═════ THE RECORDS

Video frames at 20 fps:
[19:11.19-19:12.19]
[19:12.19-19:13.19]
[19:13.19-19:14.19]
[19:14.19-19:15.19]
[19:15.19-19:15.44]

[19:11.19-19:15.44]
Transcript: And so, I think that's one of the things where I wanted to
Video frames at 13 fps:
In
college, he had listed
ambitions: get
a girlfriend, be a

══════════
═════ THE RECORDS

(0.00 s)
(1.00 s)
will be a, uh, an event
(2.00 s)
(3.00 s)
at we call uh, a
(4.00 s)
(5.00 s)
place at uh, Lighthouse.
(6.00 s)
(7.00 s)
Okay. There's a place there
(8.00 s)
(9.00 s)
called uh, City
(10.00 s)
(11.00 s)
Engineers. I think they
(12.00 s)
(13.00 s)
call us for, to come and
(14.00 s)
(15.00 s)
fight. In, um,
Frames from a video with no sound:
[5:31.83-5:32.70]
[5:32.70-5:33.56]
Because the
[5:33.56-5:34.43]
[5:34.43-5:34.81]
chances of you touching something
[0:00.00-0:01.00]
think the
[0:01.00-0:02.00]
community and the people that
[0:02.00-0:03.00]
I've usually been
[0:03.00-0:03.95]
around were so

══════════

▶ [TASK GOAL]:
Please give an exact copy of the lines above, beginning with the line containing "Video frames at 20" and running through the line containing "Transcript: And so, I", and of no other lines.

▶ [EXPECTED OUTPUT]:
Video frames at 20 fps:
[19:11.19-19:12.19]
[19:12.19-19:13.19]
[19:13.19-19:14.19]
[19:14.19-19:15.19]
[19:15.19-19:15.44]

[19:11.19-19:15.44]
Transcript: And so, I think that's one of the things where I wanted to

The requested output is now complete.